Seeking permission to reuse from a copyright owner
You'll require permission to reuse work if the relevant licences held by the University and/or the copyright exceptions do not allow you to use the work in the way you wish.
Obtaining copyright permission can be a lengthy process, and rights owners may charge a fee for the reuse of their material. Please contact our team if you need help or advice.
Copyright in audio and visual recordings
There are several different rights that relate to ownership of recordings of audio and video content including copyright, performance rights, and moral rights. For staff involved in developing audio and video teaching resources and recording content outside of teaching provision including recording webinars, podcasts, or conference presentations the University has a suite of guidance and consent forms.
Contact us if you have any questions regarding the appropriate form to use
Audience members in lecture recordings
If an audience is included and they are the focus of the recording:
- It is good practice to advise attendees in advance when the recording will take place, the purpose of the recording and to whom it will be made available.

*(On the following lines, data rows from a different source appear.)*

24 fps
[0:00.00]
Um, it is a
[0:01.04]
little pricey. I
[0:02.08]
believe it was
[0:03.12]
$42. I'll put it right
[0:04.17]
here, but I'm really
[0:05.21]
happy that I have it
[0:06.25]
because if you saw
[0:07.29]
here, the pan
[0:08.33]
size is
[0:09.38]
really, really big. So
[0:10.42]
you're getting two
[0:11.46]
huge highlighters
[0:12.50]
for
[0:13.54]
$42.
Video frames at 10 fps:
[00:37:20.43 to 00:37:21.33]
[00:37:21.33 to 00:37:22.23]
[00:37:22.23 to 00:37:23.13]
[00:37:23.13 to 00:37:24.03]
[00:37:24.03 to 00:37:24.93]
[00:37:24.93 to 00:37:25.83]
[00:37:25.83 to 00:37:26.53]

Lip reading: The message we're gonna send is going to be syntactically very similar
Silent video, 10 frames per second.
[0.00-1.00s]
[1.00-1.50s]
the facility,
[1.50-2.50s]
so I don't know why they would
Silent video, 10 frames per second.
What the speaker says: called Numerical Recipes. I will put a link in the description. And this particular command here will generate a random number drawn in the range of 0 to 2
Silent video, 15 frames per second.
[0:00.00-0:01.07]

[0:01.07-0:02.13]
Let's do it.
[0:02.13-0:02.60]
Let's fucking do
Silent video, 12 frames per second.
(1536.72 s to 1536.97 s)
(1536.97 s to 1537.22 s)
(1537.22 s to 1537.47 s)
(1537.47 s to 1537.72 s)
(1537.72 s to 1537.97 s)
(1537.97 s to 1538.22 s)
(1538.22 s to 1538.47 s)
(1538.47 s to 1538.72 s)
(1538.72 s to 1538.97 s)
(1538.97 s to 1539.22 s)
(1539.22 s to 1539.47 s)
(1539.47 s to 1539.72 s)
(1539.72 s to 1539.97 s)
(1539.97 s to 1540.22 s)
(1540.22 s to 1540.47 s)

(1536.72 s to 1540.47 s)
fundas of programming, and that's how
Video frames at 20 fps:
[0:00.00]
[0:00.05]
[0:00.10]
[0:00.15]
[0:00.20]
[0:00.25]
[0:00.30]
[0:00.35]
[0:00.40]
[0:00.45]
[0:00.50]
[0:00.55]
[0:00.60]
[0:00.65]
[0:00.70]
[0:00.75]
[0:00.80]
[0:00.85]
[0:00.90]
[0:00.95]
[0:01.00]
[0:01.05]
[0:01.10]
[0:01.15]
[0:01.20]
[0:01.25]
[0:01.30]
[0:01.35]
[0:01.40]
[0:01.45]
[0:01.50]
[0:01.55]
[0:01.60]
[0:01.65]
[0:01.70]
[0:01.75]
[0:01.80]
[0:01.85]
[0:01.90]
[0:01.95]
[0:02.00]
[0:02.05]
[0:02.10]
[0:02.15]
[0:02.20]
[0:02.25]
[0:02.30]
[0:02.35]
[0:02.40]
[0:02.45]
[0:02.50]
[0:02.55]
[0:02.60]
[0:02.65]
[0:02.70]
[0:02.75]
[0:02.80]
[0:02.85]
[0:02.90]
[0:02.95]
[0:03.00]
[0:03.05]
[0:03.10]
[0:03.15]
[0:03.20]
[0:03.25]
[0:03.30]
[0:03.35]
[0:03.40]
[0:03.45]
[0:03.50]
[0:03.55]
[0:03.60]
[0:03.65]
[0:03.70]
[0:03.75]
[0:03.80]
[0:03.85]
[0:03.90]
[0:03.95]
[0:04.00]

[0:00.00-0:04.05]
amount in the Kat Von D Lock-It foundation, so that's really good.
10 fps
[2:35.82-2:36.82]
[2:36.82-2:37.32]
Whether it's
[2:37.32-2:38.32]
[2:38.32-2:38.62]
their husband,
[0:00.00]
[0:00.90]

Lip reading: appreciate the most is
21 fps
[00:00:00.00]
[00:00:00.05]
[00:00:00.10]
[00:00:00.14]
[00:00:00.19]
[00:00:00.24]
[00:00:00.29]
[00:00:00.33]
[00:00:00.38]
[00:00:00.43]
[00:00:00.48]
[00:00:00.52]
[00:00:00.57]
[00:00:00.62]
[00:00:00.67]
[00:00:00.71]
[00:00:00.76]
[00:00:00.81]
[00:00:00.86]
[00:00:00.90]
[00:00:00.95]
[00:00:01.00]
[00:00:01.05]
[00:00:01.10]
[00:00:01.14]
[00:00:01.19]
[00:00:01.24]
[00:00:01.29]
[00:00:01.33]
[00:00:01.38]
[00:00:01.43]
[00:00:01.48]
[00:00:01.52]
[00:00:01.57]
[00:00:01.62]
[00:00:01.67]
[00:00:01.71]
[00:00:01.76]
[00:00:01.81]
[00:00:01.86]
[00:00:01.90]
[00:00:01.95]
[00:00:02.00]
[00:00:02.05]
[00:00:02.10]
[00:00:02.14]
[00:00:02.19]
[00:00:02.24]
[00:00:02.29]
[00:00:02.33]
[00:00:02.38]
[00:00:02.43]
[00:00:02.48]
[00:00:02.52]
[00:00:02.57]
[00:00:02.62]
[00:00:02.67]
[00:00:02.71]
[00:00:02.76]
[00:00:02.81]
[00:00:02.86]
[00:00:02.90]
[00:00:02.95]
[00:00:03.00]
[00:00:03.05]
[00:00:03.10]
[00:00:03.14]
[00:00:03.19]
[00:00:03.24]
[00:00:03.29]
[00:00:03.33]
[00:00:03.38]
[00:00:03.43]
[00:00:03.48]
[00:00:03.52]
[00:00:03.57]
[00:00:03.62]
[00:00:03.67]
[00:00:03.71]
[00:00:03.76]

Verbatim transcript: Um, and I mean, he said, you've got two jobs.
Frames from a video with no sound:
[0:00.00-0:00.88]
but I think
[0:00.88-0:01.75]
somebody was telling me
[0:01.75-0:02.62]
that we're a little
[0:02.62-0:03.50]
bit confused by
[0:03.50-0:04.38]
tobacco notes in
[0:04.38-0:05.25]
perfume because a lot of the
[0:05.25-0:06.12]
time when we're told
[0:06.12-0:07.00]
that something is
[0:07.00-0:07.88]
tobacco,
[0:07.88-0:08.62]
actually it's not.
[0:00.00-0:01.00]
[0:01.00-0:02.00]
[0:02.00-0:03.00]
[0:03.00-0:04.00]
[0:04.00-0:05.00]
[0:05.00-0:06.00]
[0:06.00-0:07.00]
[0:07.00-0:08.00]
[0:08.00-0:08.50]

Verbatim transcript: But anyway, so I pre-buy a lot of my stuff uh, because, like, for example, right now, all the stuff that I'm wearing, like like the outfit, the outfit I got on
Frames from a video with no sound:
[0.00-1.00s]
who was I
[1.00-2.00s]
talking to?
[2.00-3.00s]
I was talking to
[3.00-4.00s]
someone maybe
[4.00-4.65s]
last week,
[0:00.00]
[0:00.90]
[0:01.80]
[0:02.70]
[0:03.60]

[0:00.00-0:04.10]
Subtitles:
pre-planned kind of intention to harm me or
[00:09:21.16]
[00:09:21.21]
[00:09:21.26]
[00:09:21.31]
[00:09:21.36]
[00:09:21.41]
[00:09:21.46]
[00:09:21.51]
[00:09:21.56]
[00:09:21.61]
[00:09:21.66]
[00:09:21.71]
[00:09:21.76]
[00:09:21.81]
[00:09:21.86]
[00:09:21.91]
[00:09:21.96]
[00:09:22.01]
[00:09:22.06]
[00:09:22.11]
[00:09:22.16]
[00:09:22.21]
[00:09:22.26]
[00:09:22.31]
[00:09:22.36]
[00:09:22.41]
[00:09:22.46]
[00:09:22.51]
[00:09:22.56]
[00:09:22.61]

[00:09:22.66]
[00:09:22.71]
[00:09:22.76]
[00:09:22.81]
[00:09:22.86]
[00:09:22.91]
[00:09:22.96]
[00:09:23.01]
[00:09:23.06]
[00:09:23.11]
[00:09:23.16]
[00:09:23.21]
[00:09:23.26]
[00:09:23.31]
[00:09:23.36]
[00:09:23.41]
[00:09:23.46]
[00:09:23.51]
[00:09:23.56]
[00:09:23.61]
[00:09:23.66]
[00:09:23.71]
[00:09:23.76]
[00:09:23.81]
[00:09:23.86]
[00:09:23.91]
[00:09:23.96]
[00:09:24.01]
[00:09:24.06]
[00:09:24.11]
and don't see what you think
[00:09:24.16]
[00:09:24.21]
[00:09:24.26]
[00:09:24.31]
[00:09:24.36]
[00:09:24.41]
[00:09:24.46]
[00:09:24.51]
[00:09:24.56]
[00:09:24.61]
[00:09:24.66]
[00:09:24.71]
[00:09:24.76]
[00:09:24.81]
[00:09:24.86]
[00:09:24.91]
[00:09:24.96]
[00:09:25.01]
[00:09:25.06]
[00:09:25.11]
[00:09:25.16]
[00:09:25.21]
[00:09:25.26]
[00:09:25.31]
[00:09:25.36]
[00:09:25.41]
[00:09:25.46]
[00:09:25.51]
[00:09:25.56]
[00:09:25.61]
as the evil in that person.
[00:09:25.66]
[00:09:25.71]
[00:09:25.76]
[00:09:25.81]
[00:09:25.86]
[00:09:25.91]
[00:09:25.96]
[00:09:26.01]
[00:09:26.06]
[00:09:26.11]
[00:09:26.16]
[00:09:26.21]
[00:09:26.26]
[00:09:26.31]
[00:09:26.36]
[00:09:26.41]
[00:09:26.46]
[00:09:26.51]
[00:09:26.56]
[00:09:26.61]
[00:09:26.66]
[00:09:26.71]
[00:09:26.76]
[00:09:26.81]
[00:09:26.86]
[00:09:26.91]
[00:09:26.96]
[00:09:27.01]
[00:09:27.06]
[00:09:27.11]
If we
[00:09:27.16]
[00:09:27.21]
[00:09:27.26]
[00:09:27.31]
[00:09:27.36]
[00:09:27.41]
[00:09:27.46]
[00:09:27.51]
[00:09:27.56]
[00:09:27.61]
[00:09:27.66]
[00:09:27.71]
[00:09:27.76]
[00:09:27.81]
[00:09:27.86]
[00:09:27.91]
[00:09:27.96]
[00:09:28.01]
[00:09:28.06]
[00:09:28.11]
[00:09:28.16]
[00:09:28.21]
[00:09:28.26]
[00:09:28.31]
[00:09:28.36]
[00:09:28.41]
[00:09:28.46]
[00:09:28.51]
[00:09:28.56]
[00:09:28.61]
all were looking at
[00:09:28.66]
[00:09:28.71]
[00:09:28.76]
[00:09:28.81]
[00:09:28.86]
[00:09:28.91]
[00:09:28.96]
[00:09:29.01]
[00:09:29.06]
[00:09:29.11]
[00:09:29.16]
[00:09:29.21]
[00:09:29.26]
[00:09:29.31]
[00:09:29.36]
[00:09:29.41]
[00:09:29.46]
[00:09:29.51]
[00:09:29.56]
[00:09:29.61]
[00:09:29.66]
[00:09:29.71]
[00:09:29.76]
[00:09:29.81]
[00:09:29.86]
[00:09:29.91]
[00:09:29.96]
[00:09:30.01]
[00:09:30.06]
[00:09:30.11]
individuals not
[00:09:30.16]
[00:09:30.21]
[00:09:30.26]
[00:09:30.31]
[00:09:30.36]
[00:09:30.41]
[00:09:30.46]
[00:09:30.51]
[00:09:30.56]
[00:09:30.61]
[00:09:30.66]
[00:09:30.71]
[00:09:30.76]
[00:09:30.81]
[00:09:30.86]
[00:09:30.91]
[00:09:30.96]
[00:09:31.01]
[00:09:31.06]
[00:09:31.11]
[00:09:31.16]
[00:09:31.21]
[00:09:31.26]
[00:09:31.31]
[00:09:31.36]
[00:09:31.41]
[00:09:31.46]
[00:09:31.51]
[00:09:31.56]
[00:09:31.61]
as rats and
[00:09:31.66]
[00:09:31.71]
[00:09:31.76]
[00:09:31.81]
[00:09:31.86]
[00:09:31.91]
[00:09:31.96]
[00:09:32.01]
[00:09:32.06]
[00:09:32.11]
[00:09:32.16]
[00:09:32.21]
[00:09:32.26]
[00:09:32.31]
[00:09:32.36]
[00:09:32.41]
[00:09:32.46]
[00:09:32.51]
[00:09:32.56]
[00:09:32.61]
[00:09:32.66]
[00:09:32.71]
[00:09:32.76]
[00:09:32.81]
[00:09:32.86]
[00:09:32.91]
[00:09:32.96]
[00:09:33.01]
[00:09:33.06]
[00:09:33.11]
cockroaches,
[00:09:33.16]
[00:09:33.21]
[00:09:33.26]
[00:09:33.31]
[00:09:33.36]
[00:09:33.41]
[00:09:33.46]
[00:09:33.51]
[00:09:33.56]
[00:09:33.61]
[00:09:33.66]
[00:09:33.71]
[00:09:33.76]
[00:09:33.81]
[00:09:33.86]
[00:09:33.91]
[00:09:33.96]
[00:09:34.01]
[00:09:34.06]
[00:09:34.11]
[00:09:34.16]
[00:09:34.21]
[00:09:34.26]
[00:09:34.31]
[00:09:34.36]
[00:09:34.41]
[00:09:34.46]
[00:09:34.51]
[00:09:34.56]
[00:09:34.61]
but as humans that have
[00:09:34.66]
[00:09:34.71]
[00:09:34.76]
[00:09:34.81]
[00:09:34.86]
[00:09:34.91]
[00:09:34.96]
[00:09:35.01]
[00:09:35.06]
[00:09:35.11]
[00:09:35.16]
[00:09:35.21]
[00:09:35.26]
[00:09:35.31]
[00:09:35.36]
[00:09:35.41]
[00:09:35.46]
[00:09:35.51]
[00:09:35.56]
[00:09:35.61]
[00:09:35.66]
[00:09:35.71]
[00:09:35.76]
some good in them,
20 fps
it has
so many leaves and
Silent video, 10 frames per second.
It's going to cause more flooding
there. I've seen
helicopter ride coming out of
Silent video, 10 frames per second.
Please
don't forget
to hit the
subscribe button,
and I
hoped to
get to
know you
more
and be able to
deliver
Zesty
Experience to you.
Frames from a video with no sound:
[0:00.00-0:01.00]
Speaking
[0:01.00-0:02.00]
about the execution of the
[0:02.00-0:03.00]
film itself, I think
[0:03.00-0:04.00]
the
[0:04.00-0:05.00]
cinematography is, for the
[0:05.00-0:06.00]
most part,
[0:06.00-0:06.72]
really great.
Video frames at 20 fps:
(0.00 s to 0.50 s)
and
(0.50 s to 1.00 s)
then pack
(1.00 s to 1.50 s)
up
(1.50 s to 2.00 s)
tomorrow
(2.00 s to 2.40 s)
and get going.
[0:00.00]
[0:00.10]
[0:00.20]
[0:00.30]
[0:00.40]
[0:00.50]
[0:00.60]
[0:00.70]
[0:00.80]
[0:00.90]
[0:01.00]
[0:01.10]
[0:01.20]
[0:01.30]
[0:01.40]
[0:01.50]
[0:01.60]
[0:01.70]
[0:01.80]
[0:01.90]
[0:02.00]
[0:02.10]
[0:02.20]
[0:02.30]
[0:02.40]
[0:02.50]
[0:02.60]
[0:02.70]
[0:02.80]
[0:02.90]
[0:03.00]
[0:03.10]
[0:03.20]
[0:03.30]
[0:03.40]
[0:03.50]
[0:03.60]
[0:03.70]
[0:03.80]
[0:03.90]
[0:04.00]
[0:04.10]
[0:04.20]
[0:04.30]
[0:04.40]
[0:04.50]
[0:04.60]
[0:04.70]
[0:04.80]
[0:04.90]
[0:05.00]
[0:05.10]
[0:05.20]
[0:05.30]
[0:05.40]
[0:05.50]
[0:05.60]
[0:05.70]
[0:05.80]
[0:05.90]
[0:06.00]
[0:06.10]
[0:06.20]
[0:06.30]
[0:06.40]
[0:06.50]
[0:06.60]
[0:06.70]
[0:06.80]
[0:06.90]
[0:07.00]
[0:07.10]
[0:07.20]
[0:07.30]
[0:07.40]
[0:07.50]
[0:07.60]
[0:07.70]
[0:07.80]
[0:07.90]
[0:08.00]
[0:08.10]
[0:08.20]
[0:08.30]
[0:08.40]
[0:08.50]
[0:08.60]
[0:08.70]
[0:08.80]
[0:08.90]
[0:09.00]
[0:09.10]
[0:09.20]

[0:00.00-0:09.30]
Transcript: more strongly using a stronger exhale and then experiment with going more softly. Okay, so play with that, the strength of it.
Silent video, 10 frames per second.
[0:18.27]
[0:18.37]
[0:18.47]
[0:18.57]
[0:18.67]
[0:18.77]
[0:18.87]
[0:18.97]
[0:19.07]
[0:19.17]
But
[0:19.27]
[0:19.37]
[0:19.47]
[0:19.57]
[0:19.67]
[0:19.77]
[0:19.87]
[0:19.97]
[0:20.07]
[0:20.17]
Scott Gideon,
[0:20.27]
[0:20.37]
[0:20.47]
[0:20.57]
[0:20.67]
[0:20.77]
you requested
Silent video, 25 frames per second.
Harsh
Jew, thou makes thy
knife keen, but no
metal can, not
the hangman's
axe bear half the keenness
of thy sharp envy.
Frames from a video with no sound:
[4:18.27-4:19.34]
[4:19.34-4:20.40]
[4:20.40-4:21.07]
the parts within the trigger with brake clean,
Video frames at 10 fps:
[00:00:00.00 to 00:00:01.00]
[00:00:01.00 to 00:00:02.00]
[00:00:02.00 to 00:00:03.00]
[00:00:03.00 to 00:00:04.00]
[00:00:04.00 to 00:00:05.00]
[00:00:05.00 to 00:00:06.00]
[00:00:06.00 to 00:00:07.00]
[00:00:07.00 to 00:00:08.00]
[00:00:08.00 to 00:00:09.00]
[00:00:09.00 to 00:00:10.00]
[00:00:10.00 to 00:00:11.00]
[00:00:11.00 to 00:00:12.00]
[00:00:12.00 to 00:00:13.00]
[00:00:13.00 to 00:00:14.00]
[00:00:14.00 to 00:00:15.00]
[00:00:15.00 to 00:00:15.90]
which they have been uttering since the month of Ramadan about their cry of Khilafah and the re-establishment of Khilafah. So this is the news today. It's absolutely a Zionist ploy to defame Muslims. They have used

- You should provide an area within the lecture theatre where images will not be recorded, for individuals who do not wish to be captured on camera.
Visit Jisc for more information about the legal implications of recording lectures.
Posting your published research articles on academic sharing websites
Academic social networking sites, copyright law and your contract terms
As part of the publishing process, the author normally assigns their copyright to the publisher. This means the publisher will own the copyright and can control the reuse of the article.
Publishers do not normally permit articles to be published on a commercial server.
If you have assigned your copyright to a publisher and signed a contract (Copyright Transfer Agreement), then you are legally bound to comply with the contract terms and statute law on copyright.
You should check the terms of the contract you entered into with the publisher to determine if this type of reuse is permitted.
You may find it useful to check the Sherpa/Romeo site for publisher policies.
The difference between the institutional repository and academic sharing sites
Publishers have provided non-commercial exceptions to their Copyright Transfer Agreements to allow manuscripts to be made available via not-for-profit servers only.
Not-for-profit servers are typically institutional repositories.
Commercial sites (such as ResearchGate or Academia.edu) are not covered by the exceptions. Many publishers explicitly forbid using these commercial sites as a means of publishing. Additionally, posting to these sites does not meet research funder Open Access compliance requirements.